• **WORK REQUIRED**
Read the records beneath this task and copy every line that contains the string "frames".

• **RECORDS PROVIDED**
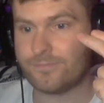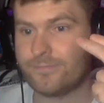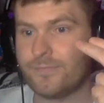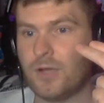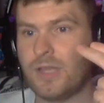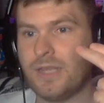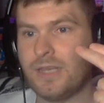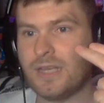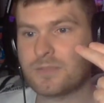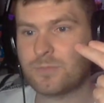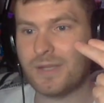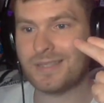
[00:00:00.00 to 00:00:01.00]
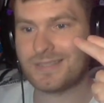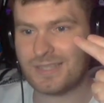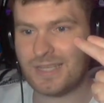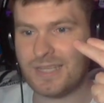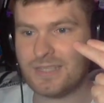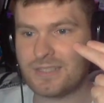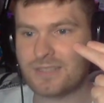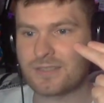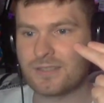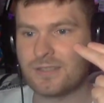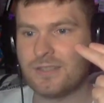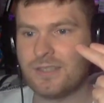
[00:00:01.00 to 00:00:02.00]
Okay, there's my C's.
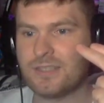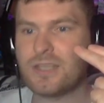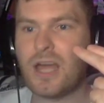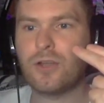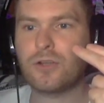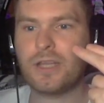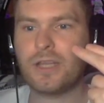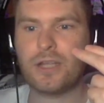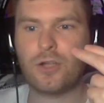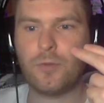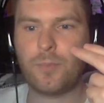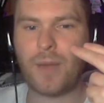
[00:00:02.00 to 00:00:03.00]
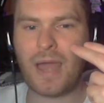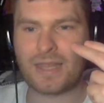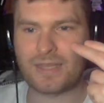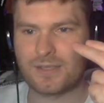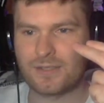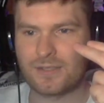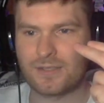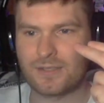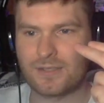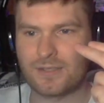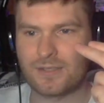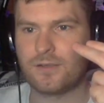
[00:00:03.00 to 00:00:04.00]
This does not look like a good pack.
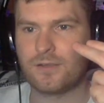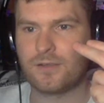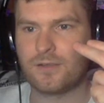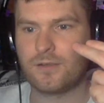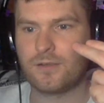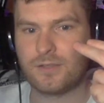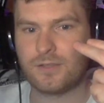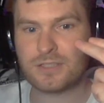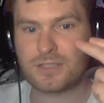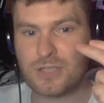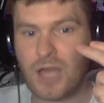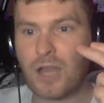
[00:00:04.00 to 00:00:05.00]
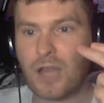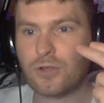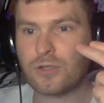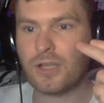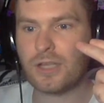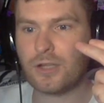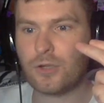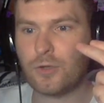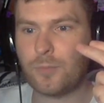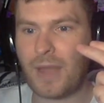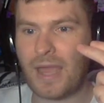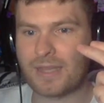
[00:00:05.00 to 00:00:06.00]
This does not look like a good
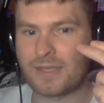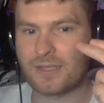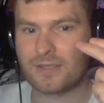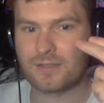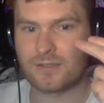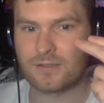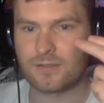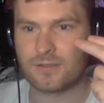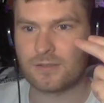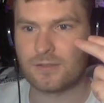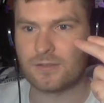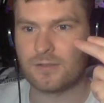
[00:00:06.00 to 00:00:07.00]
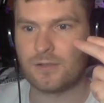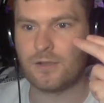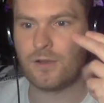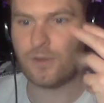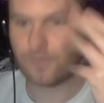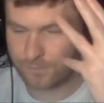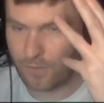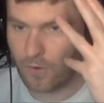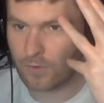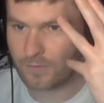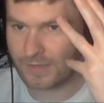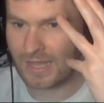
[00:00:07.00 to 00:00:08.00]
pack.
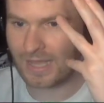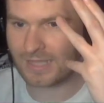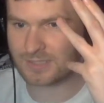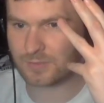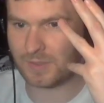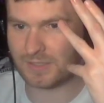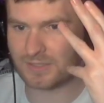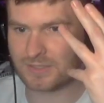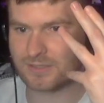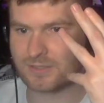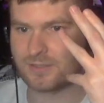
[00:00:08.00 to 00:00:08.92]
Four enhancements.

* * *

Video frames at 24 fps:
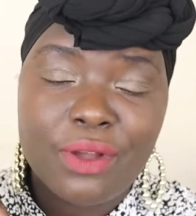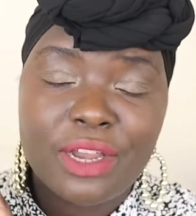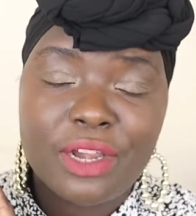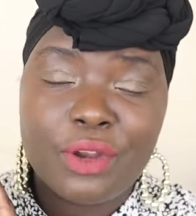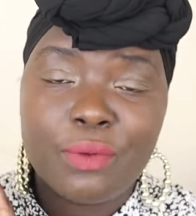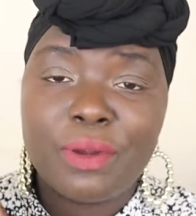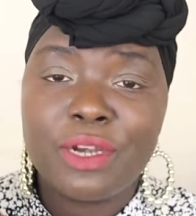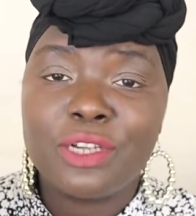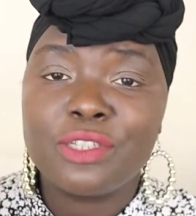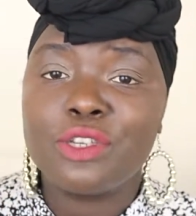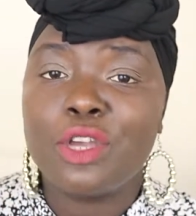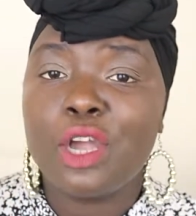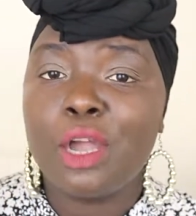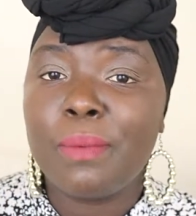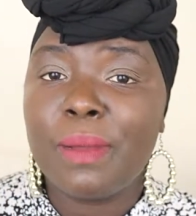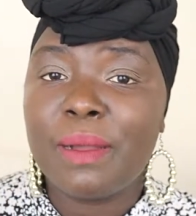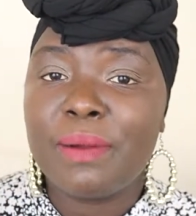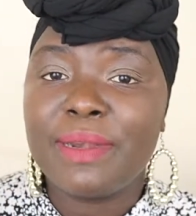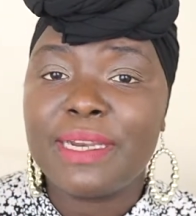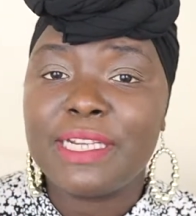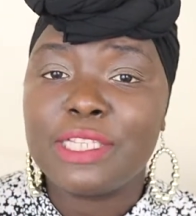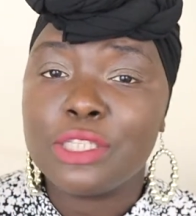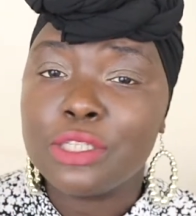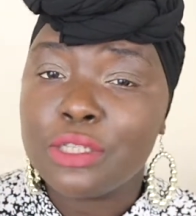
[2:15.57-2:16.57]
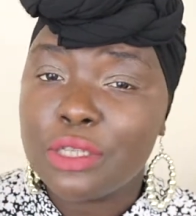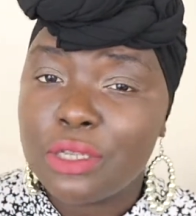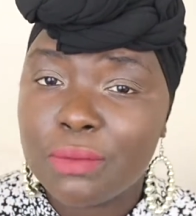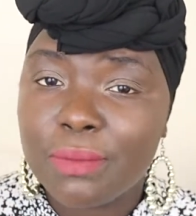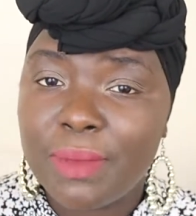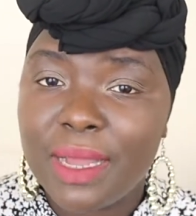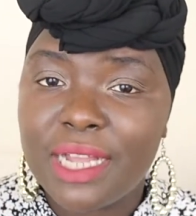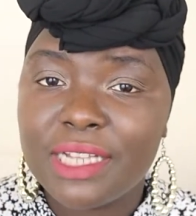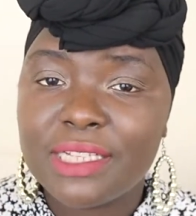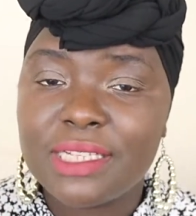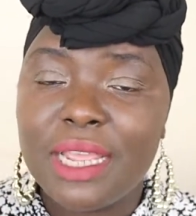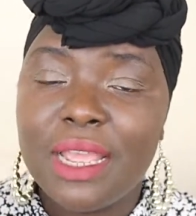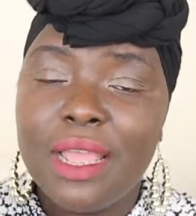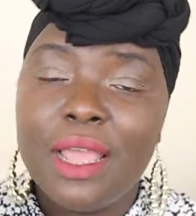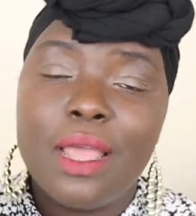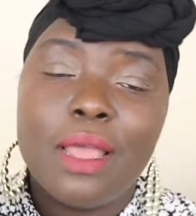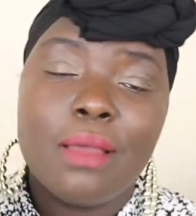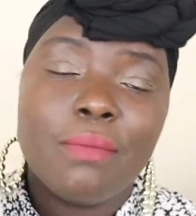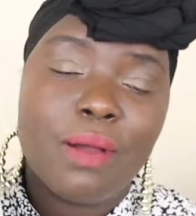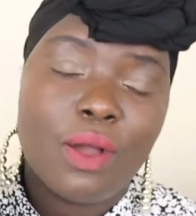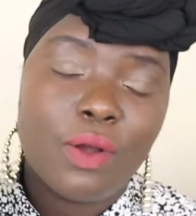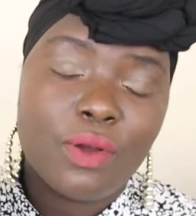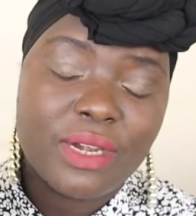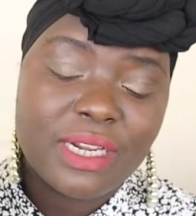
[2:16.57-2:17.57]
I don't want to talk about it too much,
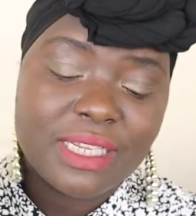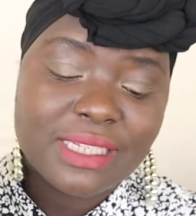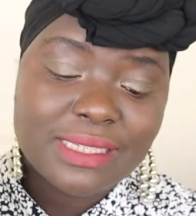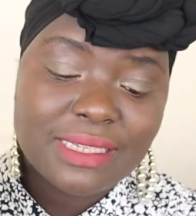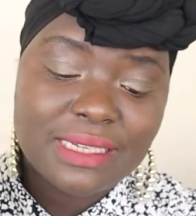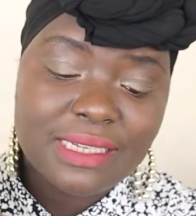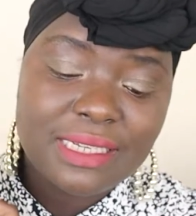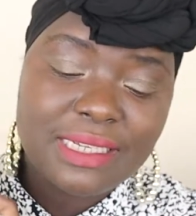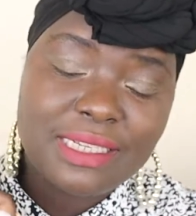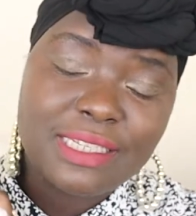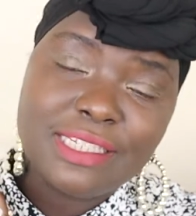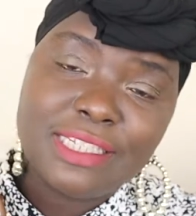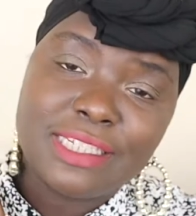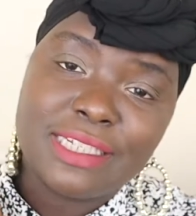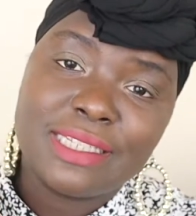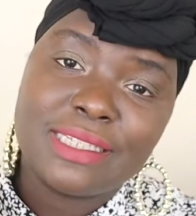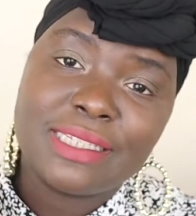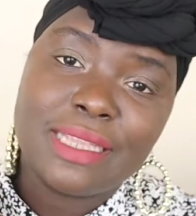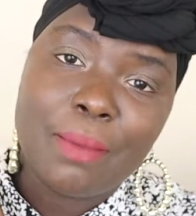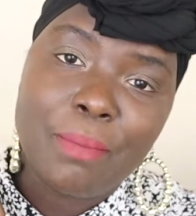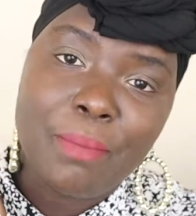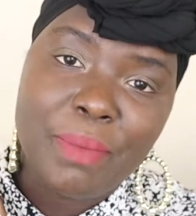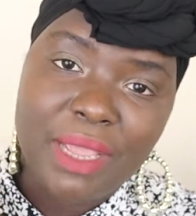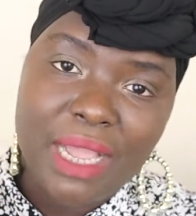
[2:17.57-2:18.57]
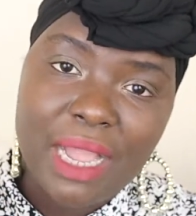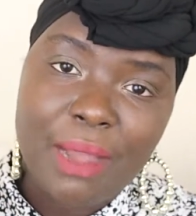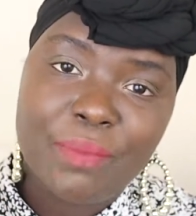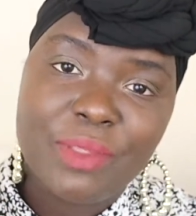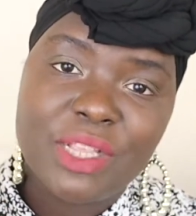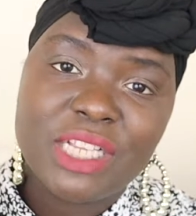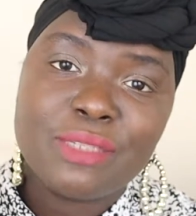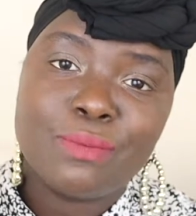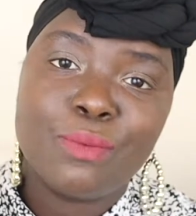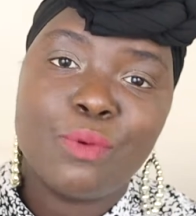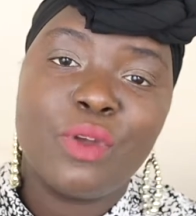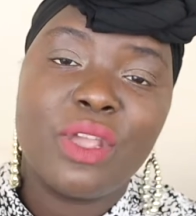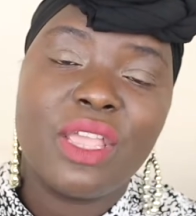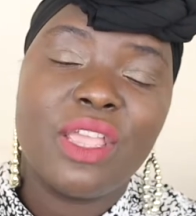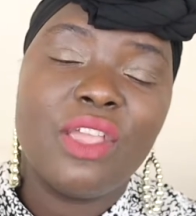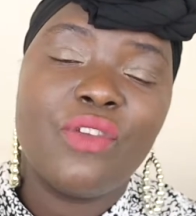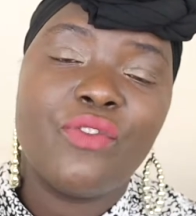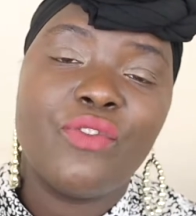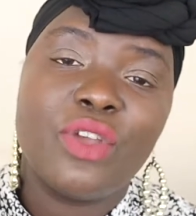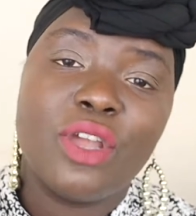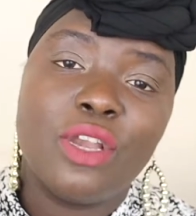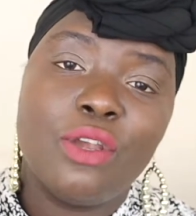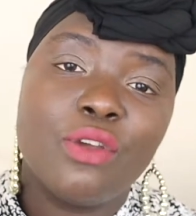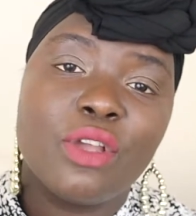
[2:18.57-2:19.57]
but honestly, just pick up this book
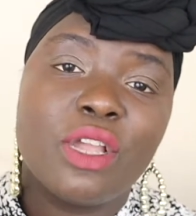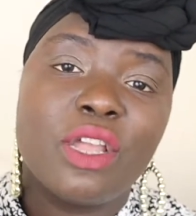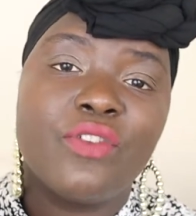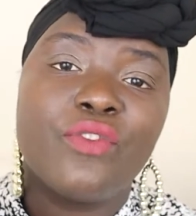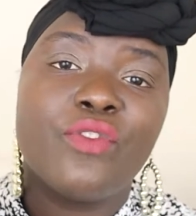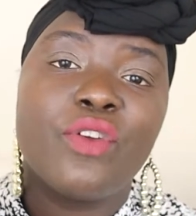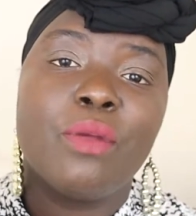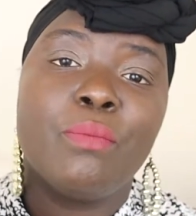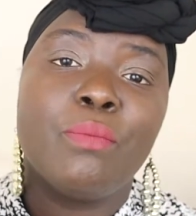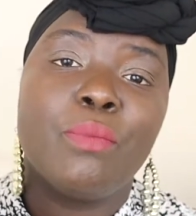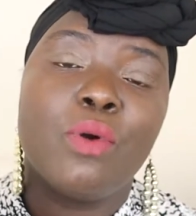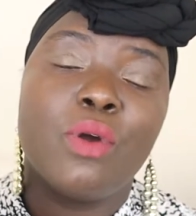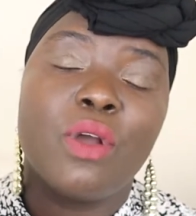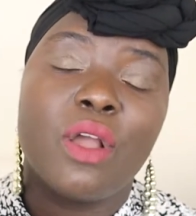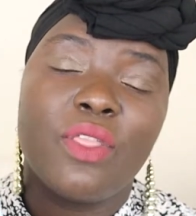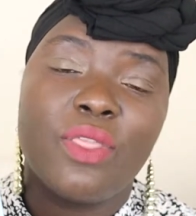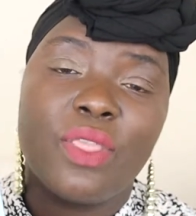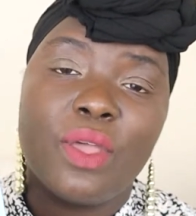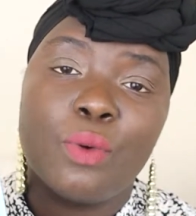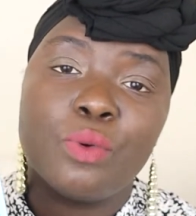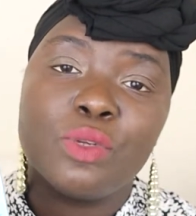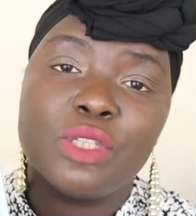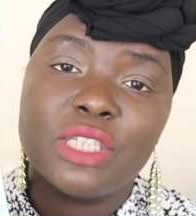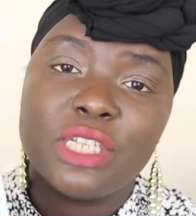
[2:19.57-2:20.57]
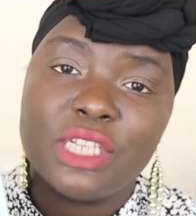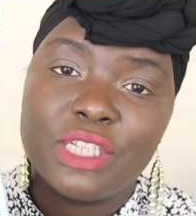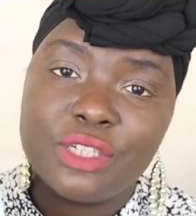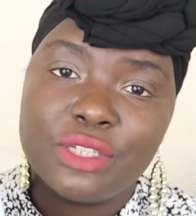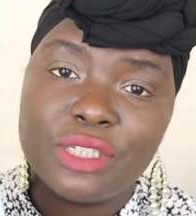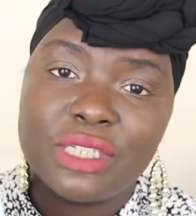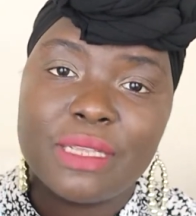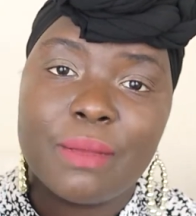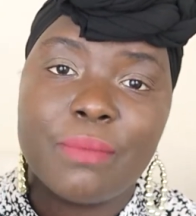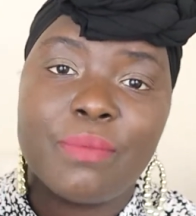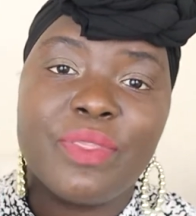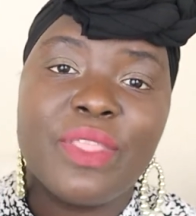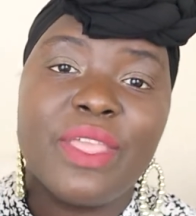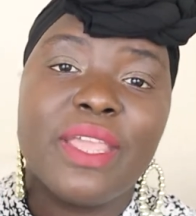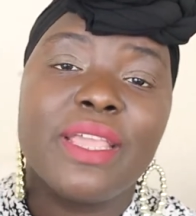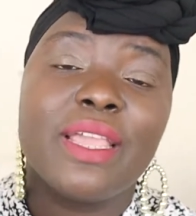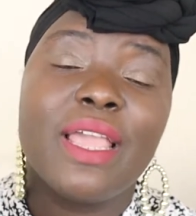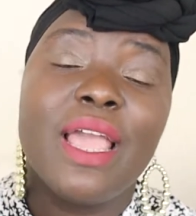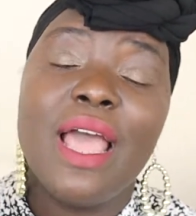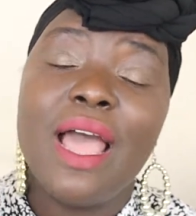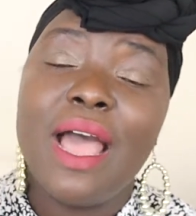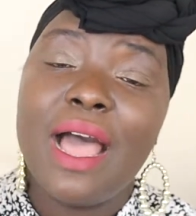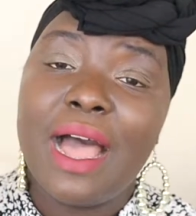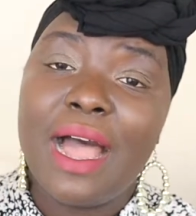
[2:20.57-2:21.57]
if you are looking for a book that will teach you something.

==

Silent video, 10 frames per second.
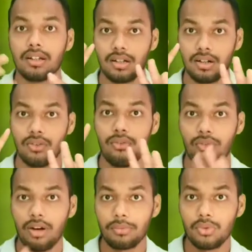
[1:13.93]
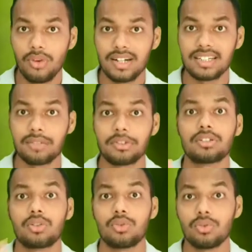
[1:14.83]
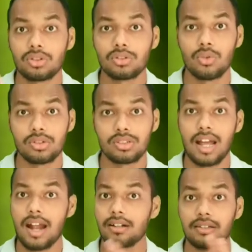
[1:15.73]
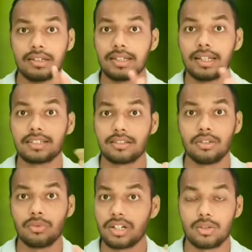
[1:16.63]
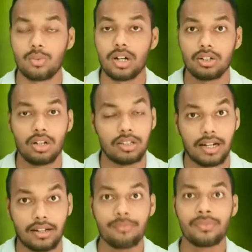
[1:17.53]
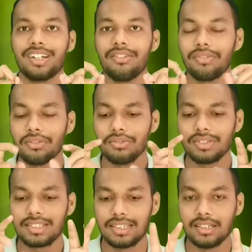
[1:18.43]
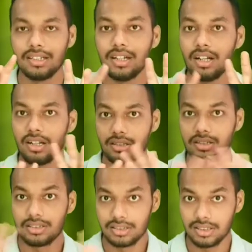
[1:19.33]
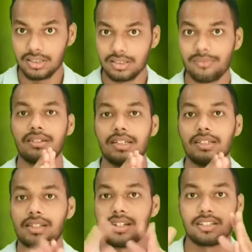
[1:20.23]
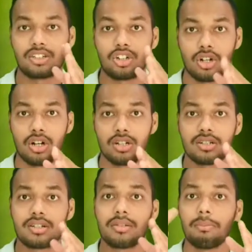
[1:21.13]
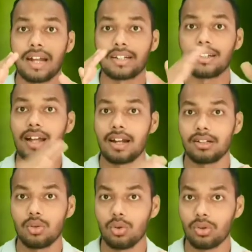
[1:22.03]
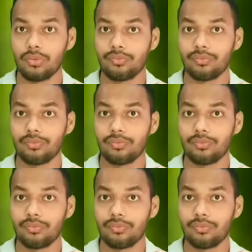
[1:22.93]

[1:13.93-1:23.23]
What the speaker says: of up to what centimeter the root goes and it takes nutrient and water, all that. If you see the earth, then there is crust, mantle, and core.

• **SOLVED PROBLEM**
Video frames at 24 fps:
Silent video, 10 frames per second.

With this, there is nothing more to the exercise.